Initialement, le projet visait un débarquement sur les plages du Calvados et du Cotentin, en vue d'une prise rapide du port de Cherbourg. Les Anglais développent leur propre projet, qui est moins ambitieux, puisqu'il vise seulement la prise de Cherbourg et la tenue d'une ligne d'arrêt sur les anciennes lignes de Carentan...
Mais dès la Conférence Arcadia, Churchill plaida pour une stratégie indirecte, en Afrique du Nord qui fut remise sur le tapis lors de la rencontre Churchill-Roosevelt à Washington, en juin 1942. Des négociations eurent lieu puisque Marshall restait toujours partisan d'une stratégie frontale, ce qu'il réaffirmera à Londres, le 18 juillet 1942. Roosevelt se ralliera pourtant à l'option de Churchill, de stratégie périphérique, la chute de Tobrouk désormais aux mains de Rommel apportant de l'eau au moulin du Premier Ministre anglais !
Le poids de Churchill pour saboter les vélléités américaines a été déterminant.

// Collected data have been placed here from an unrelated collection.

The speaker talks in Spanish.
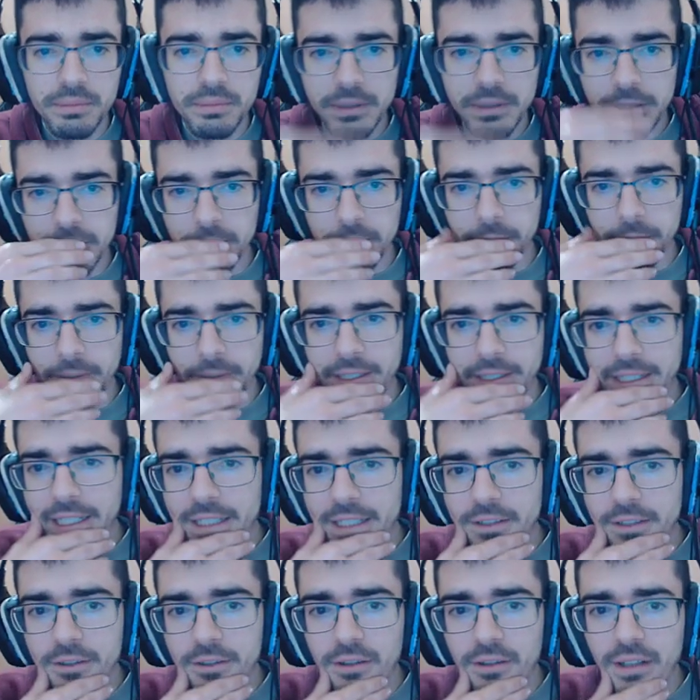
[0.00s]
no
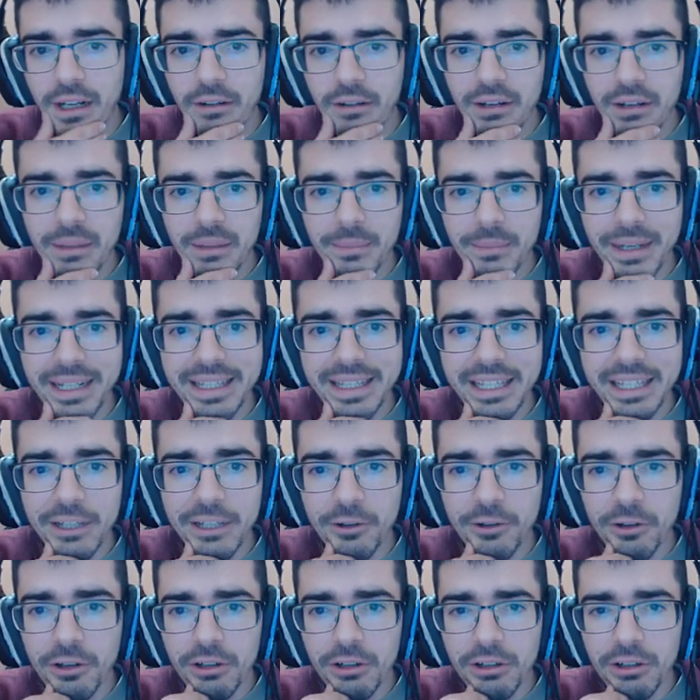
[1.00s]
pequeño. Ahora mal de
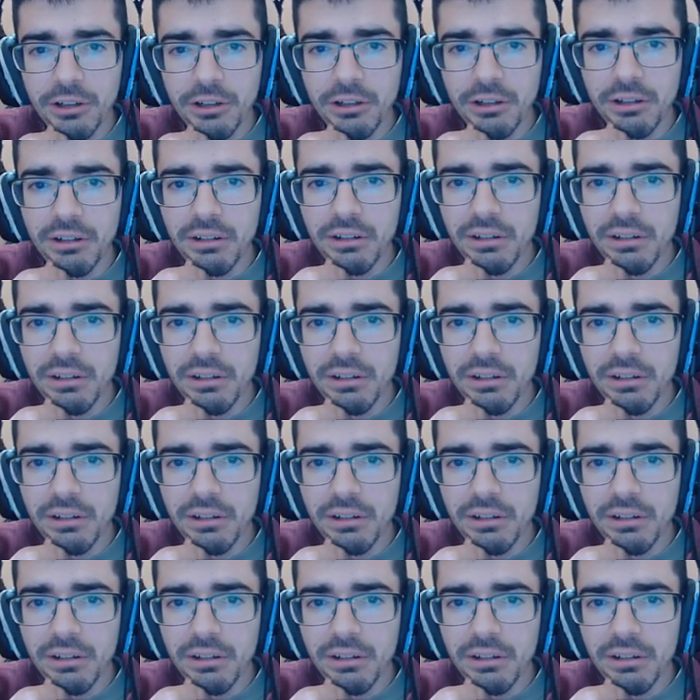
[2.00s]
ojo.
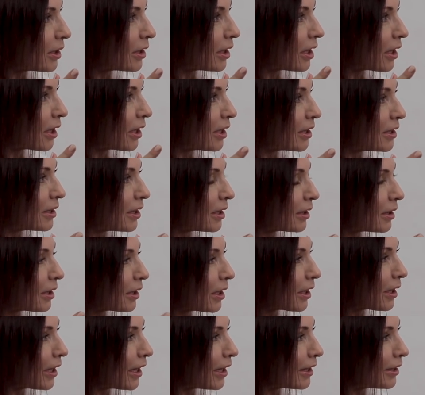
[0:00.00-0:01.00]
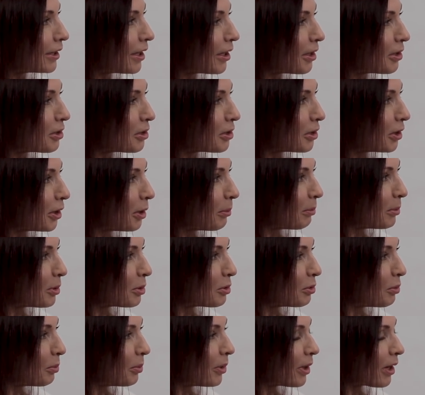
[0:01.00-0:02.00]
открыть. Угу. Это такая трещина
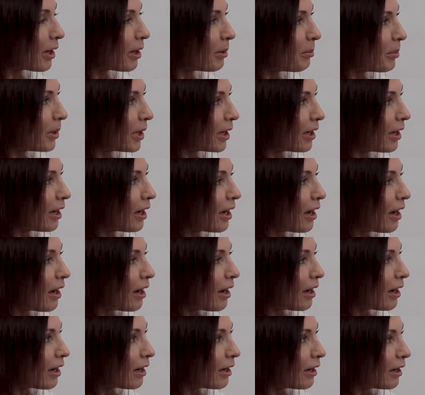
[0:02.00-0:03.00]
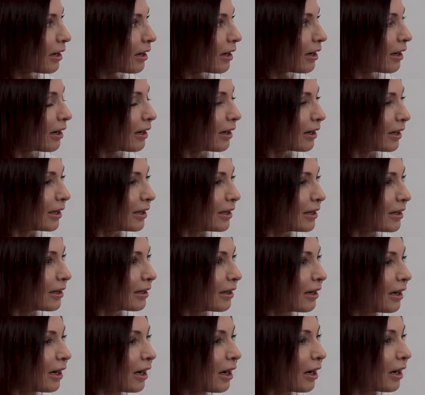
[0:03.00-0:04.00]
между мирами. Угу.
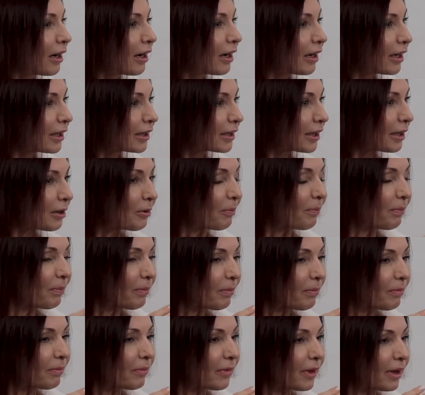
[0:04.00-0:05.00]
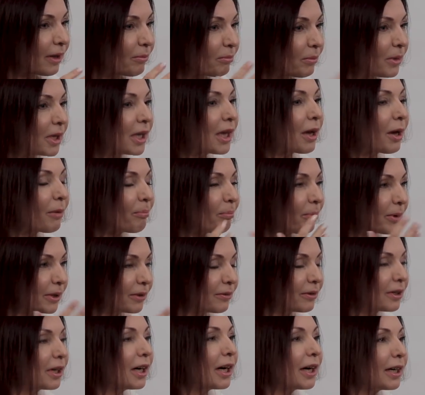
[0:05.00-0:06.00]
И это меня
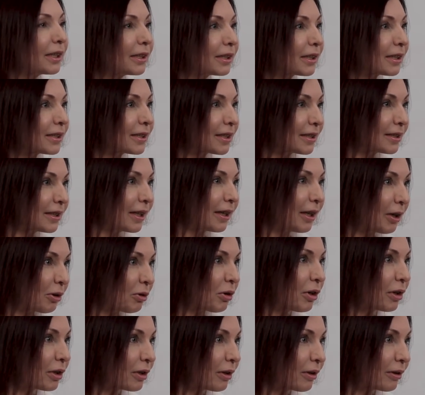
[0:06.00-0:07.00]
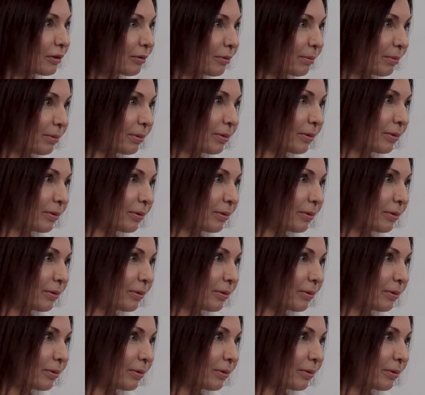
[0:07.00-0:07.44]
подвигает к состоянию э,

Il a prôné la prudence et la méthode des petits pas, au bénéfice de Montgommery. On peut toutefois se demander si cet espèce d'empirisme ne cachait pas la volonté de permettre aux nazis de saigner à blanc l'URSS, tout en s'épuisant eux-mêmes...
Conclusion :
Le choix et la date du débarquement en Europe fut fixé après de nombreuses négociations qui opposaient deux stratégies différentes. La stratégie indirecte prônée par Churchill (qui avait été aussi la sienne en 14/18, et qui s'était traduite par le débarquement d'un corps franco-anglais à Gallipoli, près d'Istanbul, aboutissant à un échec retentissant) vise à taper l'Axe là où il est le plus faible, c'est à dire en Afrique du Nord... Les Américains, eux, par le biais de Marshall était plutôt pour une stratégie frontale. Il s'avère que Roosevelt s'est rallié à la stratégie anglaise, qui avait le mérite de laisser du temps à l'armée américaine pour se renforcer avant l'assaut final. Toutefois, rappelons que :
- les anglo-américains ont débarqué en Afrique du Nord, en novembre 1942, à peine 11 mois après l'entrée en guerre contre les USA, et que la campagne de Tunisie ne fut pas une sinécure, puisque Hitler envoya 250 000 hommes pour renforcer la poche tunisienne et que les pertes du côté de l'Axe, lors de la capitulation en mai 1943, furent considérables pour un front secondaire.
- en juillet 1943, seulement deux mois après la prise de l'Afrique du Nord, les anglo-américains vont débarquer en Sicile, entraînant la chute de Mussolini, et la perte d'un allié précieux, pour l'Allemagne nazie.
Ce rappel de la stratégie adoptée et de ses résultats ne peut masquer l'indigence des Alliés Wasp et leur incapacité à concevoir des plans basés sur un risque lucidement planifié.
En novembre 1942, il n'y a pas en France plus de 25 divisions allemandes, dont six seulement peuvent être considérées comme des DB. C'était certainement bien assez pour venir à bout de Vichy, mais pas pour s'opposer à une avance rapide des Alliés qui pouvaient aligner au moins 30 divisions d'infanterie et 8 blindées (3 DB US et 5 britanniques+ pol.). La stratégie supposait de se concilier Vichy, donc de replacer la France dans le concert des Alliés. Manifestement, Churchill ne le voulait à aucun prix et Roosevelt partageait peu ou prou son avis...
nota : 10 Di américaines (qui seront transportées progressivement en Angleterre en 1943).